Please review our example disclosure template here: template.md


You remain responsible for your own submissions, and we don't want to host questionable material. Be sure to disclose enough context to allow maintainers or reviewers to assess potential technical and legal risks, verify provenance, and apply community standards.


Some coding tools automatically create git commits; this is an excellent way to contribute. We will squash down the final commits as needed. The purpose is to convey intent so that we are better able to help you help us. Again, please be sure that the final submission is submitted by a human.


Do not include any Co-authored-by: lines. It's a statistical model, and we don't credit compiler toolchains for "writing" machine code, either. We ask for the above information similar to how we would track down a compiler bug. Further, we don't wish to advertise for any company or tool, among many other reasons.


We expect contributors to adhere to our project's conventions, policies, and guidelines.


This includes abiding by all applicable licenses. If in doubt, ask our community for guidance and err on the side of caution.


Note that some tools are able to access third-party databases or search the Internet, and may indiscriminately plagiarize copyrighted or incompatibly-licensed material without your knowledge, independent of the data that the model was trained on. These licensing issues are serious and unresolved, but a paper trail can help. If you cannot provide the requested information, please do not submit your contribution.


We expect contributors to respect upstream project policies if patches are intended to be upstreamed.

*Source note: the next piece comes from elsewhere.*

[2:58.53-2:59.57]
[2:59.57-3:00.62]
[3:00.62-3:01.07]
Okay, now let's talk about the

If you intend to contribute to upstream projects, please ensure that any such contributions are also compatible with their respective policies. We will defer to the more restrictive policy. If an upstream project bans such contributions, we do not wish to be involved in laundering the code.

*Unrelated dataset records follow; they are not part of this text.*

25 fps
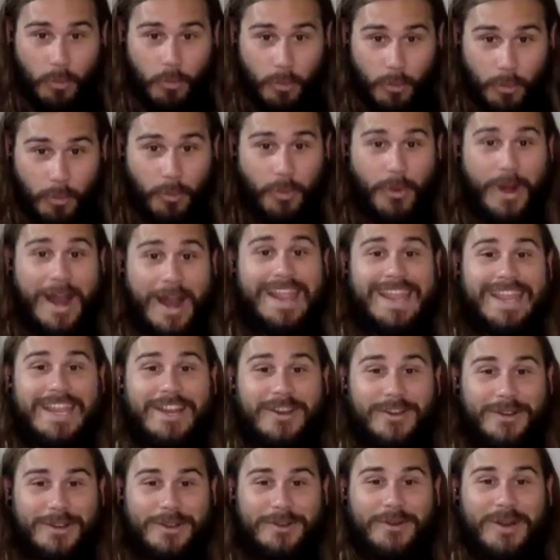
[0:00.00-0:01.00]
right
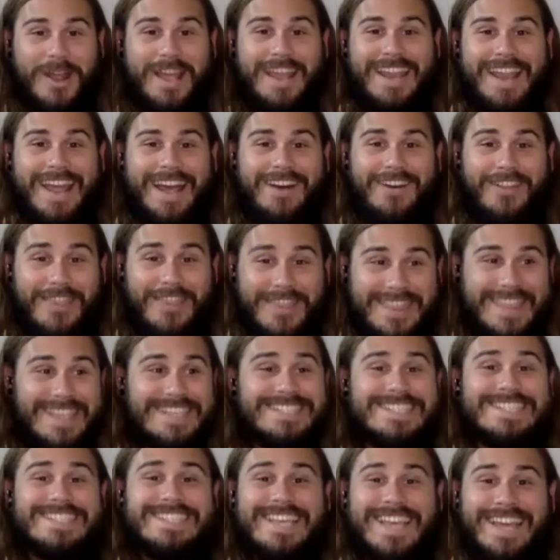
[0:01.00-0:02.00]
here and right now.
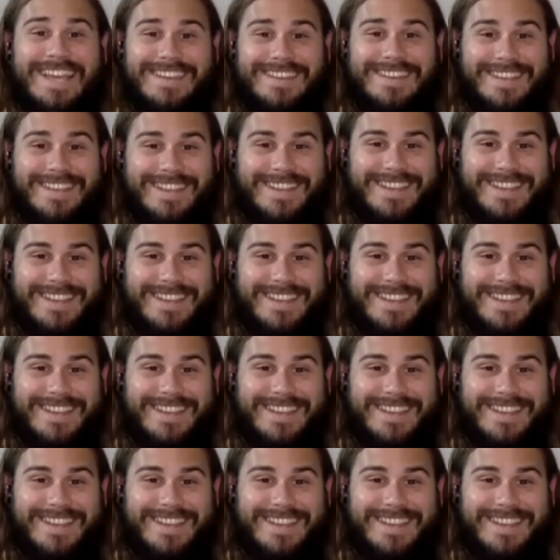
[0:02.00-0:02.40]
This is it.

This is to maintain positive relationships with upstream projects.


We will not compromise on maintainability.


This is not a new policy. If your submission does not meet basic code quality and readability standards (regardless of technical correctness) it will be rejected. Low-effort contributions will receive low-effort rejections.


Many generative artificial intelligence tools produce output which can become unwieldy from a maintenance perspective. We do not have the time or interest to pick apart machine-generated submissions, since the machine will not learn from our advice in the same way that humans do.

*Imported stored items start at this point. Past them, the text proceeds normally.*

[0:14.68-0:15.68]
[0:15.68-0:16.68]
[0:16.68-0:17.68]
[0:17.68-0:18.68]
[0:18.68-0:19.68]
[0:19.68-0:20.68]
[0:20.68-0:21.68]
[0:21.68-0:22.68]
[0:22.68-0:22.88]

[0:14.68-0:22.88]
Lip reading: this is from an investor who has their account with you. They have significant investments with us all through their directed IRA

We reserve the right to reject any submission for any reason.


This is not a new policy. We are grateful for your interest in contributing and we want to work with you, not against you, towards common goals. We want to respect your time; please respect ours.

Guidelines

If you are a new contributor and do not have a public reputation in other FOSS communities, we recommend spending some time engaging with our community before submitting large code or documentation changes.


Before spending time, money, or effort to contribute to our project using generative artificial intelligence tools, discuss your intentions with our community. We are thrilled to mentor new folks and encourage healthy brain development/maintenance.


We strongly encourage the use of any and all available tools (including generative artificial intelligence tools) to find bugs and other defects with the software that we distribute. One non-negotiable requirement is that you must verify all aspects of a bug report where such tools were used; this is intended to ensure that there is equity in the creation and review processes. This is because these tools raise many false positives.


Maintainers will review your submission with consideration for the nature and location of the change(s). For example, changes to a core cryptographic package may be evaluated under a different light than a game emulator with no reverse dependencies. Some maintainers may refuse to engage with "AI" contributions due to licensing concerns. Please check with the community (and respective maintainers) about your plan before attempting to use these tools.